Certains disent que c’est un « livre de filles ». Si ce jugement apparaît quelque peu dépréciatif, il n’est pas totalement faux dans la mesure où c’est effectivement un livre écrit par une femme et qui parle des femmes. Cela dit, un tel commentaire est évidemment simpliste. Personnellement, je préfère dire que c’est un livre sur la vie, celle des femmes bien sûr, mais aussi sur les hommes qu’elles épousent et avec qui elles forment un couple, les enfants qu’ils engendrent, la famille qu’ils forment et les années qui passent.

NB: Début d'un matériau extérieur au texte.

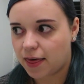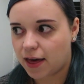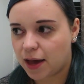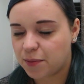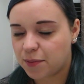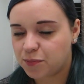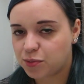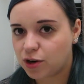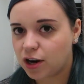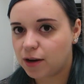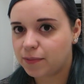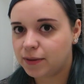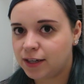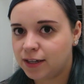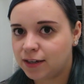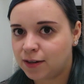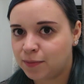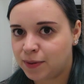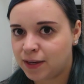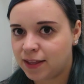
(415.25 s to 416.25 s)
I'm probably
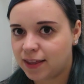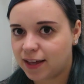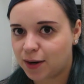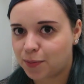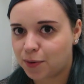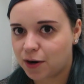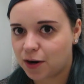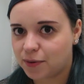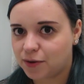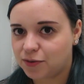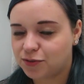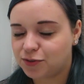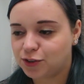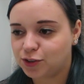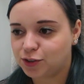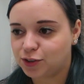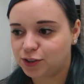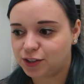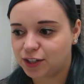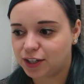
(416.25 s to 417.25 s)
gonna be in that apartment for
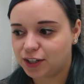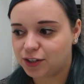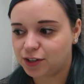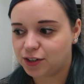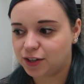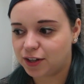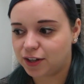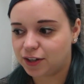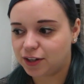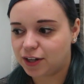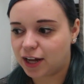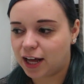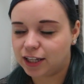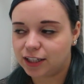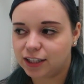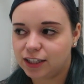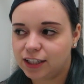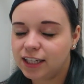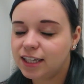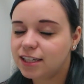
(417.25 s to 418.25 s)
a
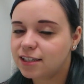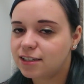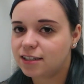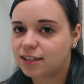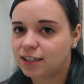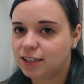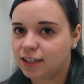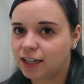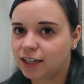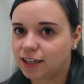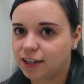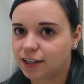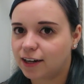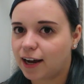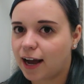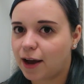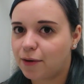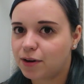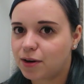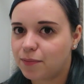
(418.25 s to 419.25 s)
at least a year.
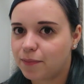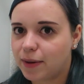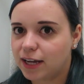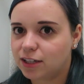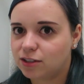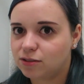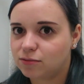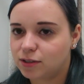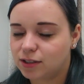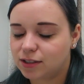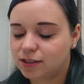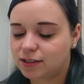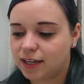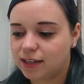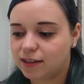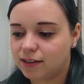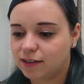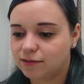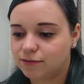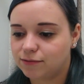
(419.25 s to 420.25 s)
I would imagine we're
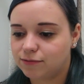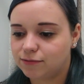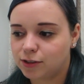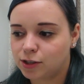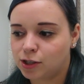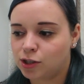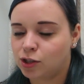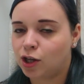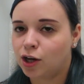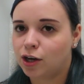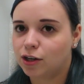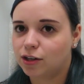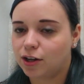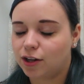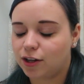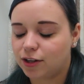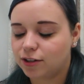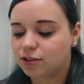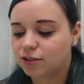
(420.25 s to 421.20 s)
staying there for the long haul,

A travers trois générations de femmes, Alice Ferney raconte avec pudeur et discrétion, mais sans détour, les histoires successives de Valentine, Mathilde et de la petite dernière, du début du siècle à nos jours : les convenances, les arrangements, le statut social de l’homme et de son épouse de femme, les maternités successives, les décès et le chagrin qui ne s’efface jamais vraiment.
Sans jamais formuler de jugement, elle dépeint l’évolution des relations entre hommes et femmes, et de leurs rôles respectifs, vers le fragile équilibre qui existe (pas toujours) aujourd’hui. Sans militantisme ni féminisme revendiqué, L’Elégance des veuves éclaire le lecteur sur l’environnement social qui pesait sur l’homme et la femme du début du siècle, dans le milieu bourgeois, avec tout ce que l’on imagine de caricatural. Mais c’est justement parce qu’elle a choisi la bourgeoisie pour cadre qu’Alice Ferney nous permet de pénétrer un monde où l’apparence est ligne de conduite et de décrypter un mode de fonctionnement qui apparaît tellement dépassé aujourd’hui qu’il en est presque inconcevable. Et pourtant, il n’est ni si éloigné, ni éradiqué et, surtout, l’univers ici décrit permet d’apercevoir que, contrairement à ce que l’on imagine trop facilement aujourd’hui, les femmes étaient, si ce n’est satisfaites, du moins averties de leur destinée.
Bref, sans être réellement un coup de cœur (trop interpellant ? trop juste ?), ce (court) roman reste un exercice de style remarquable, avec, d’une part le charme désuet des bavardages maternels à l’heure du thé et, d’autre part, la force de questionnements sans fin : être amoureuse, épouse, mère… et heureuse.